• _TASK TO CARRY OUT_
Copy the data that appears below exactly. Drop the pictures.
[EXTRACTED INFORMATION Boundary: Start]
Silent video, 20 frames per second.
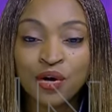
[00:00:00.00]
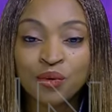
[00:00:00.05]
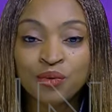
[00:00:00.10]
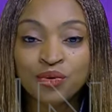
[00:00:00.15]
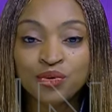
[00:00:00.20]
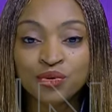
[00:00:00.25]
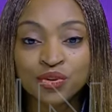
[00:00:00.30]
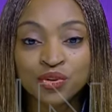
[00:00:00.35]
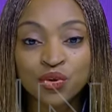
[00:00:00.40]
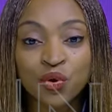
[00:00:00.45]

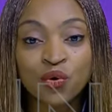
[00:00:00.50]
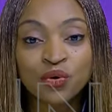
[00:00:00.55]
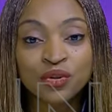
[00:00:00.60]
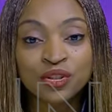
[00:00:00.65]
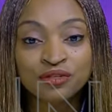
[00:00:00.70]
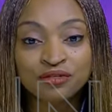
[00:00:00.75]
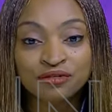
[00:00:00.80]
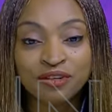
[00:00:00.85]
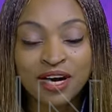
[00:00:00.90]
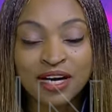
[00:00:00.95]
which was
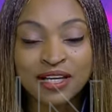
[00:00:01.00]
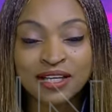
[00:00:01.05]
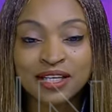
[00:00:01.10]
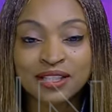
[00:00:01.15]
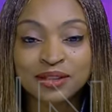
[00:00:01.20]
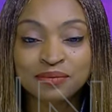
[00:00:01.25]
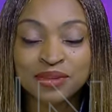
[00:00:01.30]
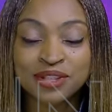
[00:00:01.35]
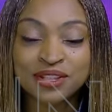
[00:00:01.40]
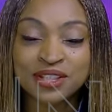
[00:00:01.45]
codified
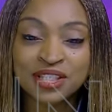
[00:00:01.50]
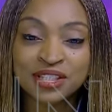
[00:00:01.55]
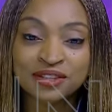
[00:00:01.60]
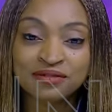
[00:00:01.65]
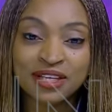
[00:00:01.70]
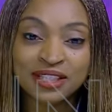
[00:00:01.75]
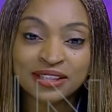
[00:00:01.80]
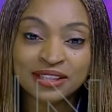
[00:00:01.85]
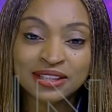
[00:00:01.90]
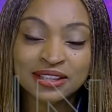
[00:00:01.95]
as Business
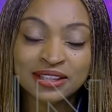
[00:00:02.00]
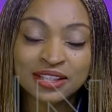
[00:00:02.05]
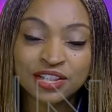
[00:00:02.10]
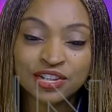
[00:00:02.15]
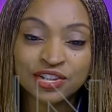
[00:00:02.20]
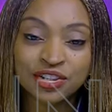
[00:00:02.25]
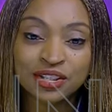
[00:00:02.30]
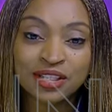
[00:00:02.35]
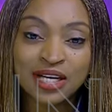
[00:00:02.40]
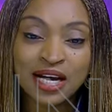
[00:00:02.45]

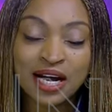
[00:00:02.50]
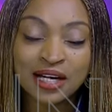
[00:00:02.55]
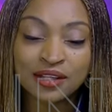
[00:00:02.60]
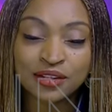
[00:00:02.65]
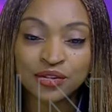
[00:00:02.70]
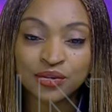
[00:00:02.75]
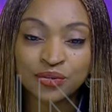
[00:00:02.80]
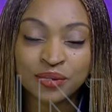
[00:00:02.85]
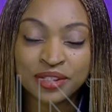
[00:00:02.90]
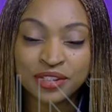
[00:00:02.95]
Facilitation
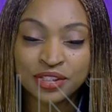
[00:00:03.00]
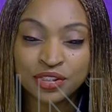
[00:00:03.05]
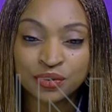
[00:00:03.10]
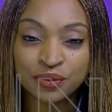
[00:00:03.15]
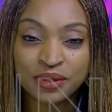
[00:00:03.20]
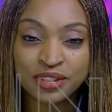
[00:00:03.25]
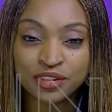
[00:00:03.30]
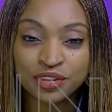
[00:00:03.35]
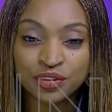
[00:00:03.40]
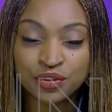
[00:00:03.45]
Act
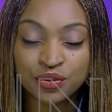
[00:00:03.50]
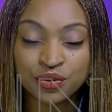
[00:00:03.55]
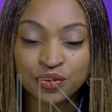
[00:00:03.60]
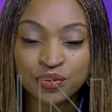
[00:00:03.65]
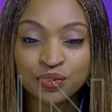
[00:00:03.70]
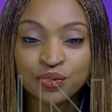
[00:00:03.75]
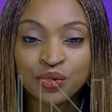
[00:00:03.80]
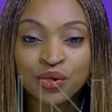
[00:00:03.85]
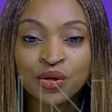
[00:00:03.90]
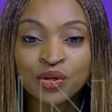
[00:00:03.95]

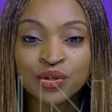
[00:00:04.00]
2022.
[EXTRACTED INFORMATION Boundary: End]
• _THE ANSWER_
Silent video, 20 frames per second.
[00:00:00.00]
[00:00:00.05]
[00:00:00.10]
[00:00:00.15]
[00:00:00.20]
[00:00:00.25]
[00:00:00.30]
[00:00:00.35]
[00:00:00.40]
[00:00:00.45]

[00:00:00.50]
[00:00:00.55]
[00:00:00.60]
[00:00:00.65]
[00:00:00.70]
[00:00:00.75]
[00:00:00.80]
[00:00:00.85]
[00:00:00.90]
[00:00:00.95]
which was
[00:00:01.00]
[00:00:01.05]
[00:00:01.10]
[00:00:01.15]
[00:00:01.20]
[00:00:01.25]
[00:00:01.30]
[00:00:01.35]
[00:00:01.40]
[00:00:01.45]
codified
[00:00:01.50]
[00:00:01.55]
[00:00:01.60]
[00:00:01.65]
[00:00:01.70]
[00:00:01.75]
[00:00:01.80]
[00:00:01.85]
[00:00:01.90]
[00:00:01.95]
as Business
[00:00:02.00]
[00:00:02.05]
[00:00:02.10]
[00:00:02.15]
[00:00:02.20]
[00:00:02.25]
[00:00:02.30]
[00:00:02.35]
[00:00:02.40]
[00:00:02.45]

[00:00:02.50]
[00:00:02.55]
[00:00:02.60]
[00:00:02.65]
[00:00:02.70]
[00:00:02.75]
[00:00:02.80]
[00:00:02.85]
[00:00:02.90]
[00:00:02.95]
Facilitation
[00:00:03.00]
[00:00:03.05]
[00:00:03.10]
[00:00:03.15]
[00:00:03.20]
[00:00:03.25]
[00:00:03.30]
[00:00:03.35]
[00:00:03.40]
[00:00:03.45]
Act
[00:00:03.50]
[00:00:03.55]
[00:00:03.60]
[00:00:03.65]
[00:00:03.70]
[00:00:03.75]
[00:00:03.80]
[00:00:03.85]
[00:00:03.90]
[00:00:03.95]

[00:00:04.00]
2022.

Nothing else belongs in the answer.